Opération rétropédalage pour SFR. Après avoir annoncé en juillet dernier un étonnant projet de procéder à la couverture en fibre optique de 80% de la France d'ici à 2020, le secrétaire général du groupe, Régis Turini, a eu la délicate tâche de faire machine arrière toute. « Force est de constater que nous n'avons pas su créer les conditions nécessaires pour remporter l'adhésion du plus grand nombre et surtout des collectivités locales », a expliqué Régis Turini.

Les voix ont en effet été nombreuses à s'élever contre le projet de SFR depuis le début. Cela a été, en particulier, le cas de Patrick Chaize, sénateur de l'Aisne et président de l'association des villes et collectivités pour les communications électroniques et de l'audiovisuel. « Je continue à penser que cela n'a jamais été une option sérieuse », a indiqué Patrick Chaize. « SFR a tenté de secouer le prunier [...] Ils ont réveillé l'écosystème et fait en sorte que des questions se posent. Mais je ne crois pas une seule seconde qu'ils avaient vraiment l'intention d'investir 25 milliards et d'aller irriguer l'ensemble du territoire national. »

Les réseaux, pas une marchandise comme les autres

Outre les collectivités locales, qui pouvaient légitimement craindre que le projet de fibre de SFR vienne perturber les initiatives de déploiement en cours et casser leur retour sur investissement, l'Arcep est également montée au créneau. « Les réseaux de communication ne sont pas une marchandise comme les autres [...] La volonté d'investir affichée par SFR est une bonne nouvelle, mais il faut veiller à ce que cette offre s'insère harmonieusement avec le reste. Car on ne part pas d'une feuille blanche et d'autres acteurs se sont organisés depuis 2011. Notre position à l'égard de SFR est donc d'être fermes mais pas fermés. Dans les territoires, des pratiques de "débauchage" déstabilisent l'ensemble constitué par des porteurs de projets publics. Ce n'est pas acceptable », a expliqué le président de l'Arcep, Sébastien Soriano.

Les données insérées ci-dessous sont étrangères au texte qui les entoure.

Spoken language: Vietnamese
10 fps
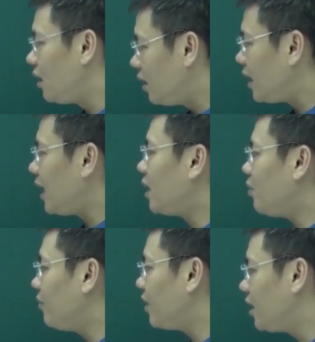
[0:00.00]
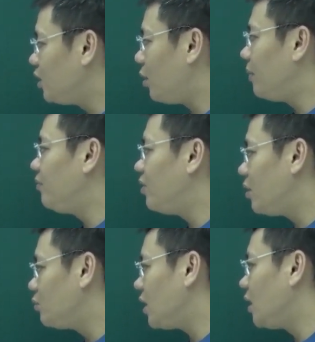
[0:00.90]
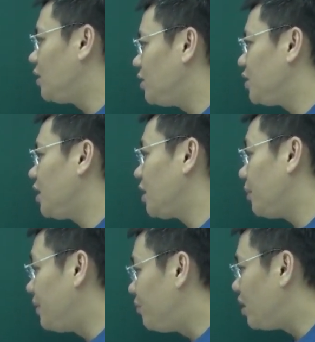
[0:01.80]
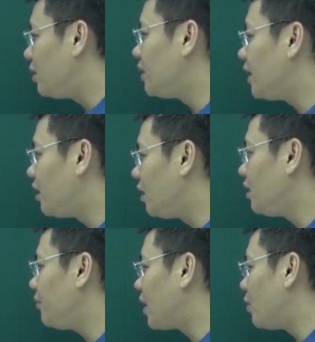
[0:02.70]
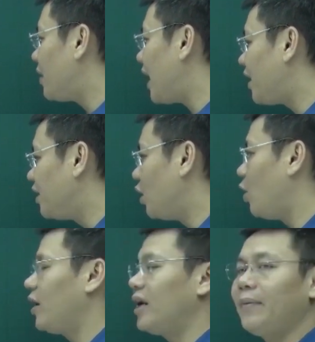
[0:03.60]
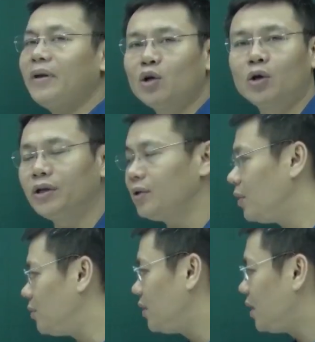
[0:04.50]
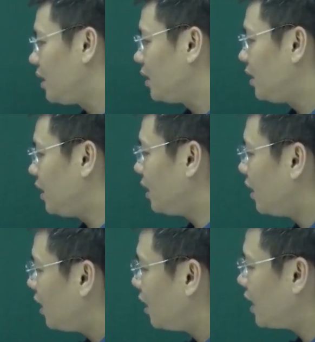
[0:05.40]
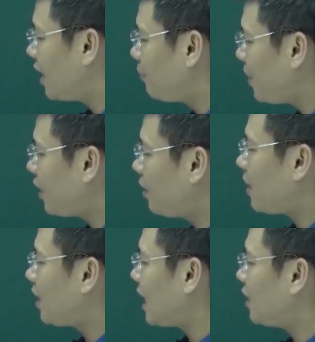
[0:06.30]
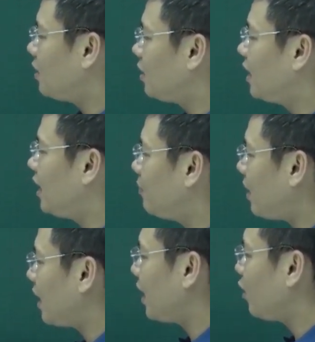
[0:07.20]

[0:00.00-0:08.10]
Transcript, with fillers: lớn đây cộng với R nhỏ bình phương cộng ZL đến C tất cả bình phương trên R lớn mà cộng với 2R nhỏ. Cái này biết rồi, đúng không? Thì ở đây PR max đạt được khi mà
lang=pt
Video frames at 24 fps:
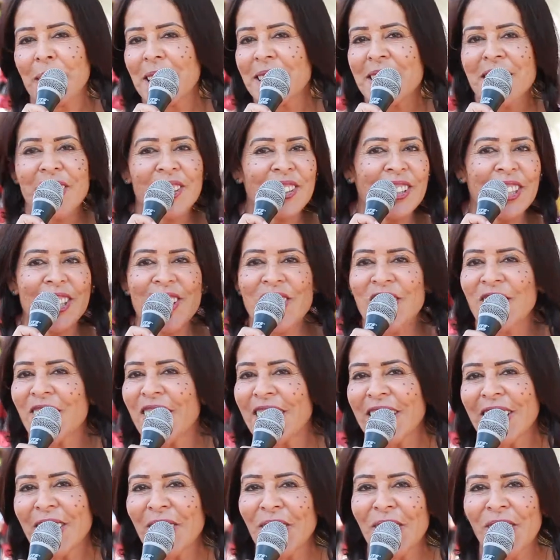parceiro da
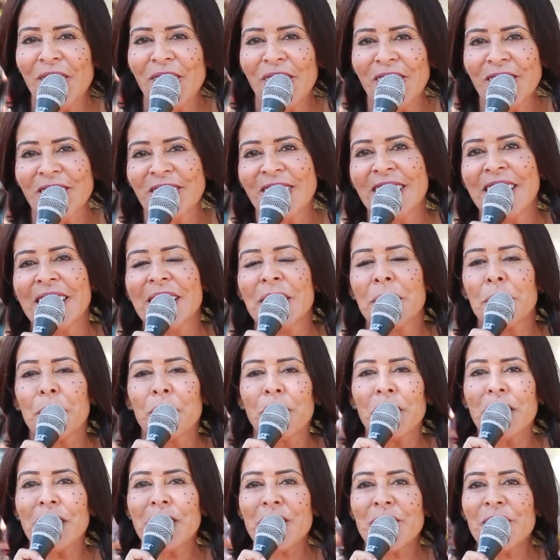escola é ouro.
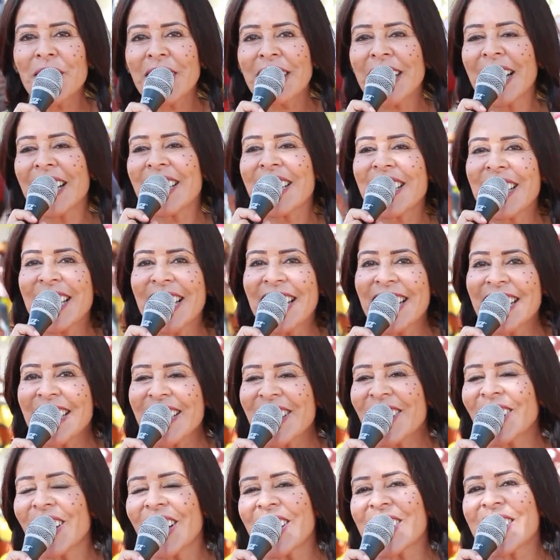Por isso que a
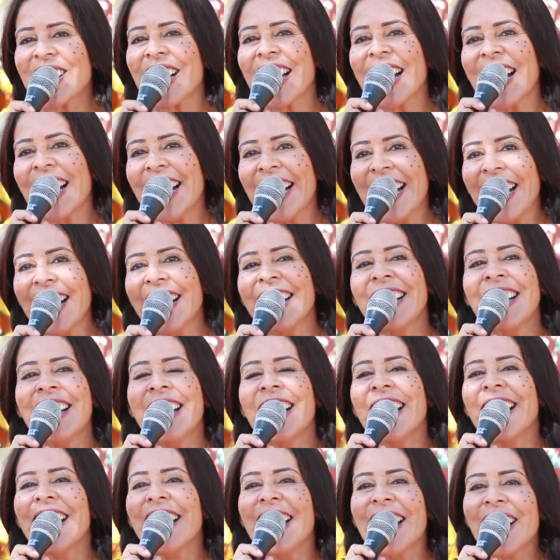gente, nossa raia,
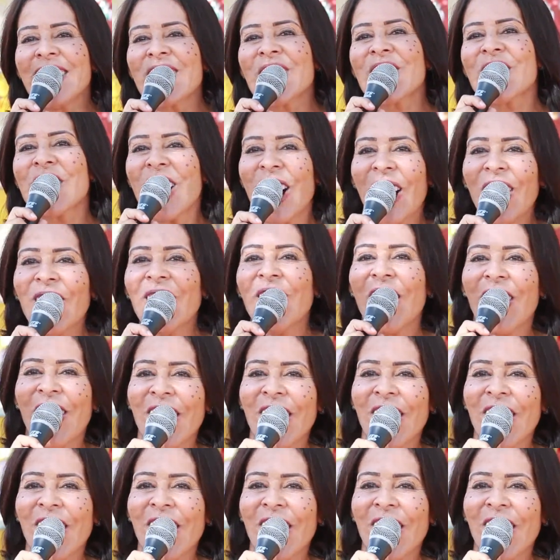é só o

Outre les critiques émanant des élus, des collectivités locales et de l'autorité de régulation des télécoms, le projet de SFR de fibrer la France a aussi pâti de l'éviction de Michel Paulin et de Michel Combes, respectivement directeur général et PDG de l'opérateur télécom, qui l'avaient porté à bout de bras. Mais le coup fatal est sans aucun doute venu du marché, qui a très lourdement sanctionné la stratégie du groupe en laminant son cours de bourse ce qui a conduit le groupe de Patrick Drahi à céder en urgence des actifs. Pas sûr en effet que le fait d'investir des milliards dans un réseau privé de fibre qui n'aurait été soutenu par personne aurait vraiment rassuré les actionnaires sur l'avenir du groupe.